A física contemporânea ainda não respondeu a uma pergunta muito simples e fundamental: porque é que existe alguma coisa em vez de nada? Mas a resposta já foi dada há muito tempo, por crentes convictos como S. Tomás de Aquino, Santo Agostinho e Santo Anselmo. E ao contrário do que é hoje aceite como dogma inquestionável pelas elites bem pensantes, a razão está intimamente ligada à convicção religiosa.

Em 1959, Carl Jung foi questionado por John Freeman num talkshow da BBC se acreditava em Deus. O genial pensador respondeu:

“Não preciso de acreditar. Eu sei.”

Não é por acaso que, como o Contra já problematizou, o Evangelho de João, no original grego, começa pela afirmação de que

No princípio era o logos.

Antes até de Deus, João evoca a razão e a forma de a expressar.

Por outro lado, a presença do mal absoluto no mundo pode – e deve – também levar-nos à conclusão de que o seu oposto será da mesma forma imanente: e o bem absoluto é uma das mais perfeitas formas de definirmos o Deus cristão.

 

O problema de um ‘Deus das Lacunas’.

É lamentável, mas as pessoas são hoje mais desconhecedoras do pensamento filosófico de Aquino do que eram antes do Iluminismo, muito porque a filosofia perdeu entretanto o elevado estatuto que reteve durante milénios. Como resultado, quando os teístas defendem Deus hoje em dia, dão muitas vezes argumentos “probabilísticos”. Estes argumentos tendem a partir do conhecimento científico actual e prosseguem argumentando que Deus explica melhor as descobertas físicas ou biológicas do que uma explicação naturalista.

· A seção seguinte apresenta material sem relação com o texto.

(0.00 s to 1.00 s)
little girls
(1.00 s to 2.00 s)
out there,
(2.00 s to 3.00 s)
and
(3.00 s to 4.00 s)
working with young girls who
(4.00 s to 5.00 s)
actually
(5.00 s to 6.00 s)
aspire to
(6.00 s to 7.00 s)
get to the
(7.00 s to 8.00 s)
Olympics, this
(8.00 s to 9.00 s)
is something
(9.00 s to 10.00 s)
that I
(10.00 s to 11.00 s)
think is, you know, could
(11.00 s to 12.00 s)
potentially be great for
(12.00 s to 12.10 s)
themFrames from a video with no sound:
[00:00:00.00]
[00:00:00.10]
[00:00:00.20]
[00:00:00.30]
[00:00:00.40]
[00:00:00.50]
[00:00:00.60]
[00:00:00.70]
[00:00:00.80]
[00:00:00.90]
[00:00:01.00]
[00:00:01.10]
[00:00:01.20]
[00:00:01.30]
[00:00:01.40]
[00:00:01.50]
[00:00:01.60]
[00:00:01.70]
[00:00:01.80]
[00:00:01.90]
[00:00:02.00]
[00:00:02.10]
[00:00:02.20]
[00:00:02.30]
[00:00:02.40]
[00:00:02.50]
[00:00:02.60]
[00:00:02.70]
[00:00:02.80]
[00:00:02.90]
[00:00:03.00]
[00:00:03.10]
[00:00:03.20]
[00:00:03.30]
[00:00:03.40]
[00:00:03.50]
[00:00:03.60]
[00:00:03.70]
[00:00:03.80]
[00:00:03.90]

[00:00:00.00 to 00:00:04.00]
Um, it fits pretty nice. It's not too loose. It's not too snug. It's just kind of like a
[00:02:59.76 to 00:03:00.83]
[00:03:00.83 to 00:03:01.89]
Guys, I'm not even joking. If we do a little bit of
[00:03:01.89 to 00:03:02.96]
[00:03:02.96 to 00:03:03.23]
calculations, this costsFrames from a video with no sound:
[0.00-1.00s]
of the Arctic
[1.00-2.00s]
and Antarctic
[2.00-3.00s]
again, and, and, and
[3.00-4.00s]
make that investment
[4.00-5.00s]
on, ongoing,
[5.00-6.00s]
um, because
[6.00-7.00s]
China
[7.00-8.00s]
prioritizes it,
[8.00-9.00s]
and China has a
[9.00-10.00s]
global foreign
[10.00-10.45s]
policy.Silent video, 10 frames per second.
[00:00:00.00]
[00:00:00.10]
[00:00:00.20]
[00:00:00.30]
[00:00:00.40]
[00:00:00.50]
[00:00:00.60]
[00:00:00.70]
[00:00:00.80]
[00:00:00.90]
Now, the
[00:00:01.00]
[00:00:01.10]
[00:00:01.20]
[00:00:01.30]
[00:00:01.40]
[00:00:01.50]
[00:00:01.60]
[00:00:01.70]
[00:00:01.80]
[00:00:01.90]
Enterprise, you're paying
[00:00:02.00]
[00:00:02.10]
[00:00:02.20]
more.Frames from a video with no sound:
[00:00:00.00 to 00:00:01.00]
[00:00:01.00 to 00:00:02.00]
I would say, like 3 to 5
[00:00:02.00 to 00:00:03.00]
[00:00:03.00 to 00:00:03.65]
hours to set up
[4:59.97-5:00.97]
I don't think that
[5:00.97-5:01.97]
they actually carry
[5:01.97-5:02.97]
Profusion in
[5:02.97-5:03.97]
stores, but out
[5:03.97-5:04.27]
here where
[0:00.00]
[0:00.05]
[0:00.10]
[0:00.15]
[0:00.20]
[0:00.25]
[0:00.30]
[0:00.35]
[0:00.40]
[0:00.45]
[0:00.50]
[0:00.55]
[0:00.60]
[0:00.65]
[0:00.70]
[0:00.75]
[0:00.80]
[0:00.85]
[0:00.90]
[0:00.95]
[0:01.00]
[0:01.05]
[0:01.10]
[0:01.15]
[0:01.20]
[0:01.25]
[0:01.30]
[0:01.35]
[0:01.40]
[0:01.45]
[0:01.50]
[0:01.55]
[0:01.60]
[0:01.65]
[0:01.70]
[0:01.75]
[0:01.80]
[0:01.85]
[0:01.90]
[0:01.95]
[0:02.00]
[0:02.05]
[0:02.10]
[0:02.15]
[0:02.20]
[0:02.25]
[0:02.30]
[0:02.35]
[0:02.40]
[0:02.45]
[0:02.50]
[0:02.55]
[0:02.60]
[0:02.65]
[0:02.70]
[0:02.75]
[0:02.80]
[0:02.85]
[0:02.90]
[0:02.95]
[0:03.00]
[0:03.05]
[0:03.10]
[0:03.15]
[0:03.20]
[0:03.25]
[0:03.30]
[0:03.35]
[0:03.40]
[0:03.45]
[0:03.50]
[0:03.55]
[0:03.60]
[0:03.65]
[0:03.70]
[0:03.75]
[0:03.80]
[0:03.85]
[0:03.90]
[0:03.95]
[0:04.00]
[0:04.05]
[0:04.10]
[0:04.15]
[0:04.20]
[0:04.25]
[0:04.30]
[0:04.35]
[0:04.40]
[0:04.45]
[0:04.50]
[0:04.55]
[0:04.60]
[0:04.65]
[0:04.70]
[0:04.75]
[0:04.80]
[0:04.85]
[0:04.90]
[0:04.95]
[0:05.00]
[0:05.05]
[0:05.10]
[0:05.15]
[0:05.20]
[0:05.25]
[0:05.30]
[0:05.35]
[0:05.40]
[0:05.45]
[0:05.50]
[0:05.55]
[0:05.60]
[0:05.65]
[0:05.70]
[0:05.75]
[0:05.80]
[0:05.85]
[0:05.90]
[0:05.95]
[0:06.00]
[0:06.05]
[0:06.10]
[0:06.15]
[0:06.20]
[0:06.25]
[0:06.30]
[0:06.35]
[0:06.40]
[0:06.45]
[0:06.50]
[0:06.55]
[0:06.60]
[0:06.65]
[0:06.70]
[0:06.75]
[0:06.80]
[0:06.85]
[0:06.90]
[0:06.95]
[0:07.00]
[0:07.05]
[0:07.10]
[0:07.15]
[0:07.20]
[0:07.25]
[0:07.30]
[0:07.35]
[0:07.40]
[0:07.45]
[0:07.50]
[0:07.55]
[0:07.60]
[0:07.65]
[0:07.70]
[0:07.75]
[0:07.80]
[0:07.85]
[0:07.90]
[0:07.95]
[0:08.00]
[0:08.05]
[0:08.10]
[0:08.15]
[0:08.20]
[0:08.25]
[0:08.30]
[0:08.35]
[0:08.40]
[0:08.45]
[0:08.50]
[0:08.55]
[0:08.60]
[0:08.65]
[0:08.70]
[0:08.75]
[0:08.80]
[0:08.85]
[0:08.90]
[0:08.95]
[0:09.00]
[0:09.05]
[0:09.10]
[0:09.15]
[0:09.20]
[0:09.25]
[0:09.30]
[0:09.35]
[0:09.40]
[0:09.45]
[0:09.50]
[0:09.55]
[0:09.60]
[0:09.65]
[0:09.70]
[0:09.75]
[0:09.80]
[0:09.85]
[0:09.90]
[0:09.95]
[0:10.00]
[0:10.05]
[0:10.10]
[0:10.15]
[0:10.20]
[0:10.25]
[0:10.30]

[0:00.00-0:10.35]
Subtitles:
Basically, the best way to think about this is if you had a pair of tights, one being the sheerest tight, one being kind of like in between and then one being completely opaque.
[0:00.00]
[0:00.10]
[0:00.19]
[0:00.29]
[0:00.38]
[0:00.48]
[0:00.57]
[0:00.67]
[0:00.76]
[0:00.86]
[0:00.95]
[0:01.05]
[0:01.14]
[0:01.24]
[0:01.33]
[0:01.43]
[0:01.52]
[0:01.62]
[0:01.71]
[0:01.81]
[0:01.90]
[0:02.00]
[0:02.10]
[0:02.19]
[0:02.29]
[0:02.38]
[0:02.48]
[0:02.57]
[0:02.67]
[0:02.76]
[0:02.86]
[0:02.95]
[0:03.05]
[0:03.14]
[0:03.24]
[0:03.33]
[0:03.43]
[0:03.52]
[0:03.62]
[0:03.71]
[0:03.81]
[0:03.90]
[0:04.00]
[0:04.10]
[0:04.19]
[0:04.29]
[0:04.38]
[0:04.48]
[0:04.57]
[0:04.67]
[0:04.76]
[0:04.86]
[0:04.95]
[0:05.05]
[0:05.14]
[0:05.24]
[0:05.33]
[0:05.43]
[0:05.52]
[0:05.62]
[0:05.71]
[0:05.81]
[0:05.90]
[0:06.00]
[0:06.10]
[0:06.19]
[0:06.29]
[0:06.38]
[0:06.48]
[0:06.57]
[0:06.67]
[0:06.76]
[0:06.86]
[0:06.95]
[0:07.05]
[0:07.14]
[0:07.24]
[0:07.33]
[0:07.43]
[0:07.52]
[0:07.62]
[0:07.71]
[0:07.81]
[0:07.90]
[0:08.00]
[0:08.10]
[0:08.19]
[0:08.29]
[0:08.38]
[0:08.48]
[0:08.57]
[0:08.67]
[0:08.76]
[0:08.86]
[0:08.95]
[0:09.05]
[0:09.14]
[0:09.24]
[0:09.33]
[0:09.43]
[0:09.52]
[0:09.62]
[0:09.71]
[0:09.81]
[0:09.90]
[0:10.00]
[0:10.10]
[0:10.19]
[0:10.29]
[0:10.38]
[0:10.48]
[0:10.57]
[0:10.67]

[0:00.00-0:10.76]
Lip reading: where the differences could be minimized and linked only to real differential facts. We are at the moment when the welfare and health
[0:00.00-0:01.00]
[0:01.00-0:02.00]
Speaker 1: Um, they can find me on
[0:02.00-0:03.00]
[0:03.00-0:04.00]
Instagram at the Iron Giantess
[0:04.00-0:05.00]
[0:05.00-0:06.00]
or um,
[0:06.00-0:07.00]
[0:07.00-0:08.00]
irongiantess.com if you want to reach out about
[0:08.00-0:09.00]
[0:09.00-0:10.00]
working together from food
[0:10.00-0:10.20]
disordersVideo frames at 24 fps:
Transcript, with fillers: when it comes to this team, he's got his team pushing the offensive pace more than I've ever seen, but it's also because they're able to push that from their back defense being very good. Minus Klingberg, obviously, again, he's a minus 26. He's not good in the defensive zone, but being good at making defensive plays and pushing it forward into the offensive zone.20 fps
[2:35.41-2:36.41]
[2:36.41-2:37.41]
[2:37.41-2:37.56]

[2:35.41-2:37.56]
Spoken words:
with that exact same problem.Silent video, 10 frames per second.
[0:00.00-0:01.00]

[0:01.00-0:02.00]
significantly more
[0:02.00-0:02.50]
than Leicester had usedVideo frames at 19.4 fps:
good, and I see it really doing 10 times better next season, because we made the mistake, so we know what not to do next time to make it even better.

Mas tal abordagem, que mesmo o Contra se sente tentado a adoptar, concede demasiado terreno filosófico à ciência, o que leva a um “deus das lacunas”. Este quadro relega Deus para os vazios cognitivos da ciência moderna. O problema é que as pessoas, erradamente, têm a sensação de que ciência tem vindo a colmatar progressivamente essas lacunas e com o aparente ou alegado desaparecimento delas, Deus desaparece também. Nada ilustra melhor o subproduto deste processo que a citação de Dawkins colocada no início deste texto.

O método de Aquino, tal como o método do teísmo clássico de forma mais ampla, não compete com a ciência e, portanto, os avanços científicos, reais ou meramente mediáticos, não o ameaçam. Teologia, filosofia e ciência são disciplinas distintas, mas complementares: devemos estudá-las concomitantemente para enriquecer a nossa compreensão tanto da existência humana como da natureza de Deus.